Without subscribers, LWN would simply not exist. Please consider signing up for a subscription and helping to keep LWN publishing

By Jonathan Corbet
February 28, 2012
Control groups are one of those features that kernel developers love to hate. It is not that hard to find developers complaining about control groups and even threatening to rip them out of the kernel some dark night when nobody is paying attention. But it is much less common to see explicit discussion around the aspects of control groups that these developers find offensive or what might be done to improve the situation. A recent linux-kernel discussion may have made some progress in that direction, though.

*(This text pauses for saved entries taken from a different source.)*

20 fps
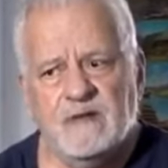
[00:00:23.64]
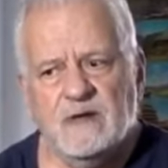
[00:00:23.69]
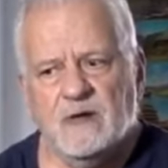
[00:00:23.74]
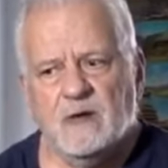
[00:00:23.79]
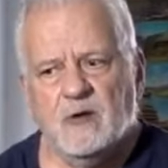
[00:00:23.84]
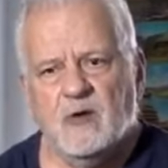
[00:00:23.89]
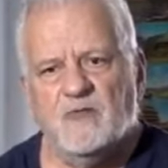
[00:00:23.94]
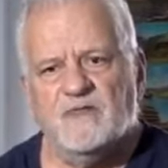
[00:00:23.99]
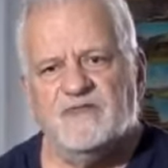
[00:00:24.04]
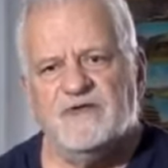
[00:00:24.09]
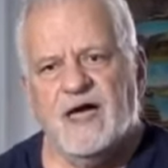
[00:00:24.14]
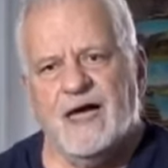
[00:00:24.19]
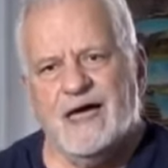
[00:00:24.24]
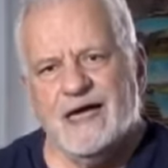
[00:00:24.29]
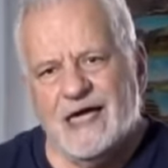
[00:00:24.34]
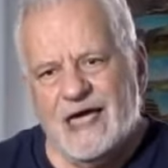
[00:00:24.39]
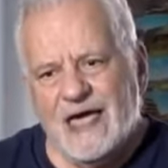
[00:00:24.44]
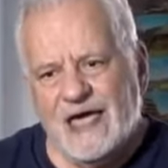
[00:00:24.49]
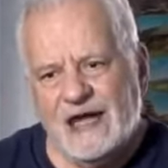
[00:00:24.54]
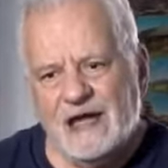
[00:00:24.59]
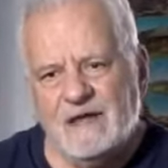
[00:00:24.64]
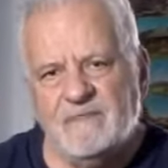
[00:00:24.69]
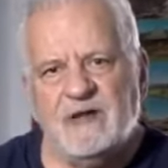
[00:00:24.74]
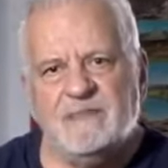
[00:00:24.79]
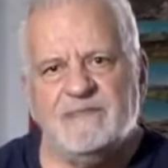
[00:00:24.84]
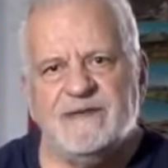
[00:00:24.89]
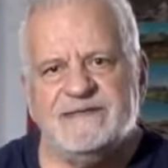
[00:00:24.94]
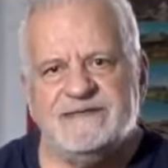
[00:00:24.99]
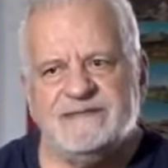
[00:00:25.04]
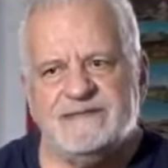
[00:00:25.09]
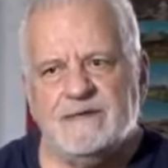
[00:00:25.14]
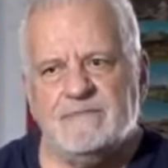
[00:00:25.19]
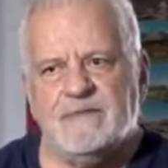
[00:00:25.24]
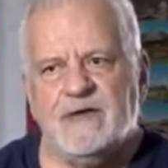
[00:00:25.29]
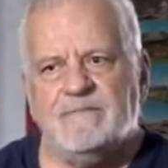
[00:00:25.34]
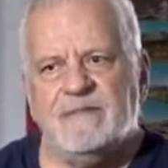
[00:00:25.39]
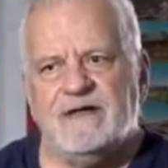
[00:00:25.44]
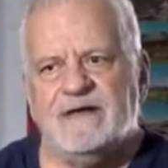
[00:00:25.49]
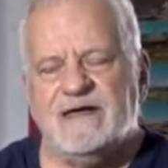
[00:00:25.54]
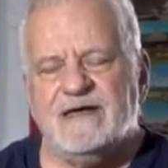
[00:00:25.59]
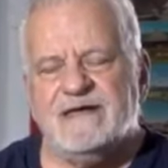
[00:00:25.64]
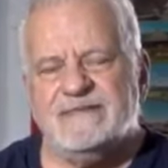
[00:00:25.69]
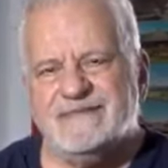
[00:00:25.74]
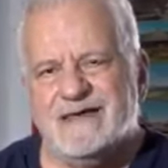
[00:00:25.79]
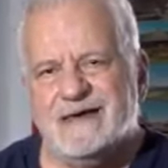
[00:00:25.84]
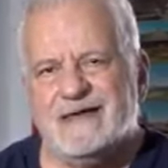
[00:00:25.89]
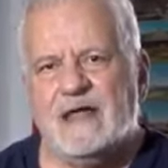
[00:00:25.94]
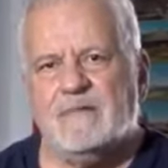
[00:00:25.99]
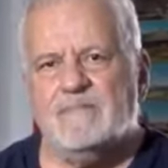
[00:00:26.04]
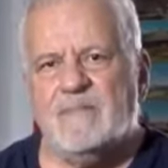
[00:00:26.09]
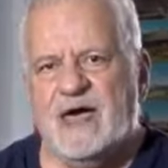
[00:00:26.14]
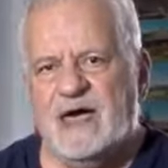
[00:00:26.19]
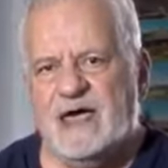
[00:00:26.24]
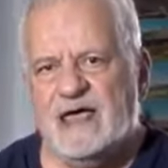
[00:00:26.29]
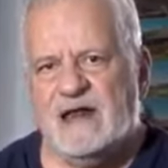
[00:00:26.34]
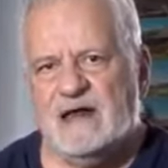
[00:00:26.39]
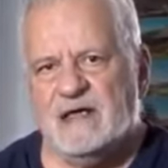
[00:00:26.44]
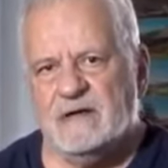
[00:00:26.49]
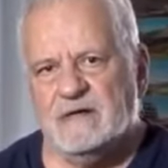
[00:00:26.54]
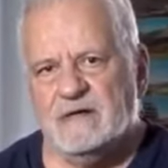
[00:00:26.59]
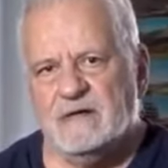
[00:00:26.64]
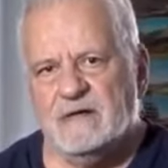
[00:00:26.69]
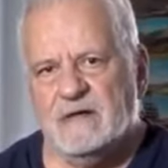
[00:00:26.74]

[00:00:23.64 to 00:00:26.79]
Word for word: وفي حاجه اقل من بيت الشباب انها سكن مع عيله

The control group mechanism is really just a way for a system administrator to partition processes into one or more hierarchies of groups. There can be multiple hierarchies, and a given process can be placed into more than one of them at any given time. Associated with control groups is the concept of "controllers," which apply some sort of policy to a specific control group hierarchy. The group scheduling controller allows control groups to contend against each other for CPU time, limiting the extent to which one group can deprive another of time in the processor. The memory controller places limits on how much memory and swap can be consumed by any given group. The network priority controller, merged for 3.3, allows an administrator to give different groups better or worse access to network interfaces. And so on.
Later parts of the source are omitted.